▶ [Exercise objective]
Transcribe the data exactly, stopping after the "[00:14:39.18]" line.

Extracted data entries:
.....

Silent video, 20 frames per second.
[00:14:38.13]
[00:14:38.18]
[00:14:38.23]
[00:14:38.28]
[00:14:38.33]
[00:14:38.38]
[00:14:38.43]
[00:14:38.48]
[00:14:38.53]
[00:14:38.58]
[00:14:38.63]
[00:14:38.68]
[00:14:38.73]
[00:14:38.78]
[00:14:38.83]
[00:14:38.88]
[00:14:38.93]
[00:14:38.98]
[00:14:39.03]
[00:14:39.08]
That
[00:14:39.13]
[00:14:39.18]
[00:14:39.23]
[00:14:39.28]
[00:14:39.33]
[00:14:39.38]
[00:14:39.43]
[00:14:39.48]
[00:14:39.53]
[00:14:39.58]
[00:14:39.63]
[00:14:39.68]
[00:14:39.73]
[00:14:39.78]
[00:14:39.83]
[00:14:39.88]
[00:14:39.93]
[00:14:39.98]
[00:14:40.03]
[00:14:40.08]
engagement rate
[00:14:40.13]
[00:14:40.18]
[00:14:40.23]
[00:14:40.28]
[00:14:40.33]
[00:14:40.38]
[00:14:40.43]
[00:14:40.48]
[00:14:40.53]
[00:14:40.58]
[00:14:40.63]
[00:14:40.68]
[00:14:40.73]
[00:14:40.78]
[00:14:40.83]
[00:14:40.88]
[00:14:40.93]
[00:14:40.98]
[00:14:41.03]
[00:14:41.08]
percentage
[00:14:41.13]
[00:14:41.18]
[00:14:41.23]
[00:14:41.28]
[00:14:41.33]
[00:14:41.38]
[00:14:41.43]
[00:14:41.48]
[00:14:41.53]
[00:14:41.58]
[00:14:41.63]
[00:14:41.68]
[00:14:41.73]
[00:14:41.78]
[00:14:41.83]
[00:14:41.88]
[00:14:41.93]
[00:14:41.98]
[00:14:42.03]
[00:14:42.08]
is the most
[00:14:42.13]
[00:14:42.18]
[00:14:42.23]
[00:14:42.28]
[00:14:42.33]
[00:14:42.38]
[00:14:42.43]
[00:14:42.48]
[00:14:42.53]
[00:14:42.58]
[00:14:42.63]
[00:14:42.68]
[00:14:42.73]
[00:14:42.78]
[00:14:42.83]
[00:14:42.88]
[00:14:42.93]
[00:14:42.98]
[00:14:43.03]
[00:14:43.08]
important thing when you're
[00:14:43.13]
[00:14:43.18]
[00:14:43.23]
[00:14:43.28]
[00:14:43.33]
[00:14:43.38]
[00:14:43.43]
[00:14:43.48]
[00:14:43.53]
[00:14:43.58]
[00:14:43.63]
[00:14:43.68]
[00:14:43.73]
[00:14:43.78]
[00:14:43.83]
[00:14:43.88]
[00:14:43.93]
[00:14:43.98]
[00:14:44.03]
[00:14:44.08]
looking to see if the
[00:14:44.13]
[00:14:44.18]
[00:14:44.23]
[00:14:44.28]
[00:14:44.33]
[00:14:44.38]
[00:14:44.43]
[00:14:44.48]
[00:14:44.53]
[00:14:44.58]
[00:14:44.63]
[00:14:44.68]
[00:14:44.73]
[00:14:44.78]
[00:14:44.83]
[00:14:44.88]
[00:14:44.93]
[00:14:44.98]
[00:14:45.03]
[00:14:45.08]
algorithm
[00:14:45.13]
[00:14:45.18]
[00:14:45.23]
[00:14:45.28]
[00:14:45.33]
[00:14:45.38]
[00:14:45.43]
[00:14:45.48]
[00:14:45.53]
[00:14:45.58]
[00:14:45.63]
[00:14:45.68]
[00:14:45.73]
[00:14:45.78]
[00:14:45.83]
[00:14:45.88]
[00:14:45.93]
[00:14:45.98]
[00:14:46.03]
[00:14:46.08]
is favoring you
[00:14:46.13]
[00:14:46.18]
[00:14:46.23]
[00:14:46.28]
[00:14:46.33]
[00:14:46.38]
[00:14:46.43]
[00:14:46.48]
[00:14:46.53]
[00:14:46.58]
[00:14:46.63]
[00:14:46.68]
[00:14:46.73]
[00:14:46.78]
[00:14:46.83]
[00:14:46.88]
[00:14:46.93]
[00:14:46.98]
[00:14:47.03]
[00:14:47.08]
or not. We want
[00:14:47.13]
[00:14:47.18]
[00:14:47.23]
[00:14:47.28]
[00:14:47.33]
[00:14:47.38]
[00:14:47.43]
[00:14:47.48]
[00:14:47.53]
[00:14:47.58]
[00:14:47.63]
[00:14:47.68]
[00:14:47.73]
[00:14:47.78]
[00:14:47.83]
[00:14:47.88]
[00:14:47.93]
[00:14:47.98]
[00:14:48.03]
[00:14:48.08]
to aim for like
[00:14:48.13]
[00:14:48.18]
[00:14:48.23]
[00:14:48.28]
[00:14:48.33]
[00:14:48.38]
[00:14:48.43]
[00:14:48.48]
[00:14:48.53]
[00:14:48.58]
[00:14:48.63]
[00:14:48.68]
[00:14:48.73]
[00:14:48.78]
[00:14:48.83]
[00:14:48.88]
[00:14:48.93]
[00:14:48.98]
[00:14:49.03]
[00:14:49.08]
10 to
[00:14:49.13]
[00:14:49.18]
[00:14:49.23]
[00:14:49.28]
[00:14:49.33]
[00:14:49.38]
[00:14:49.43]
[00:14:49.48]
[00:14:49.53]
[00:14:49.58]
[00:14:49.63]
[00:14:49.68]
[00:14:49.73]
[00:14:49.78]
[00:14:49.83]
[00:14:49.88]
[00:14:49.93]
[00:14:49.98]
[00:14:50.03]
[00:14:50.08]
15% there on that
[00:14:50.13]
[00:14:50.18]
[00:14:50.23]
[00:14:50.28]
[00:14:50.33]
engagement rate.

.....

▶ [Result of the task]
Silent video, 20 frames per second.
[00:14:38.13]
[00:14:38.18]
[00:14:38.23]
[00:14:38.28]
[00:14:38.33]
[00:14:38.38]
[00:14:38.43]
[00:14:38.48]
[00:14:38.53]
[00:14:38.58]
[00:14:38.63]
[00:14:38.68]
[00:14:38.73]
[00:14:38.78]
[00:14:38.83]
[00:14:38.88]
[00:14:38.93]
[00:14:38.98]
[00:14:39.03]
[00:14:39.08]
That
[00:14:39.13]
[00:14:39.18]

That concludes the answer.